Efficient Estimation of Sensor Biases for the 3-Dimensional Asynchronous Multi-Sensor System

An important preliminary procedure in multi-sensor data fusion is sensor registration, and the key step in this procedure is to estimate sensor biases from their noisy measurements. There are generally two difficulties in this bias estimation problem: one is the unknown target states which serve as the nuisance variables in the estimation problem, and the other is the highly nonlinear coordinate transformation between the local and global coordinate systems of the sensors. In this paper, we focus on the 3-dimensional asynchronous multi-sensor scenario and propose a weighted nonlinear least squares (NLS) formulation by assuming that there is a target moving with a nearly constant velocity. We propose two possible choices of the weighting matrix in the NLS formulation, which correspond to classical NLS estimation and maximum likelihood (ML) estimation, respectively.
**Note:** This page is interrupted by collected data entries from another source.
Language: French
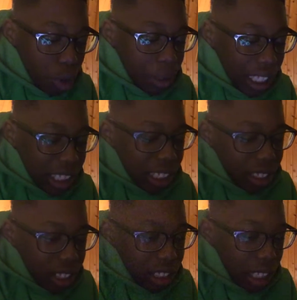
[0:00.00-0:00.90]
Ou peut-être
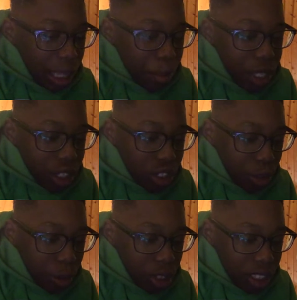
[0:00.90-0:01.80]
un, euh, un, épisode
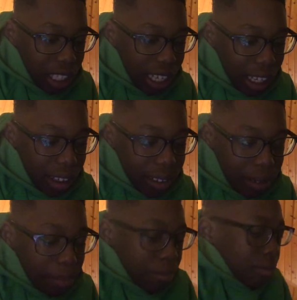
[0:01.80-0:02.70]
sur Brawl Stars.
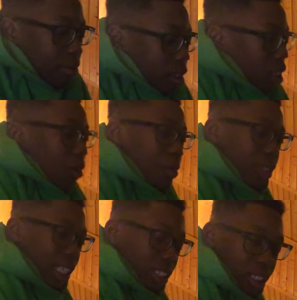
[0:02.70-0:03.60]

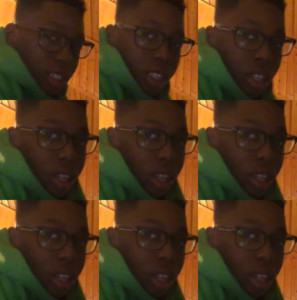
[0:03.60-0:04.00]
Peut-être.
To address the intrinsic nonlinearity, we propose a block coordinate descent (BCD) algorithm for solving the formulated problem, which alternately updates different kinds of bias estimates. Specifically, the proposed BCD algorithm involves solving linear LS problems and nonconvex quadratically constrained quadratic program (QCQP) problems with special structures. Instead of adopting the semidefinite relaxation technique, we develop a much more computationally efficient algorithm (with global performance guarantee under certain conditions) to solve the nonconvex QCQP subproblems. The effectiveness and efficiency of the proposed BCD algorithm are demonstrated via numerical simulations.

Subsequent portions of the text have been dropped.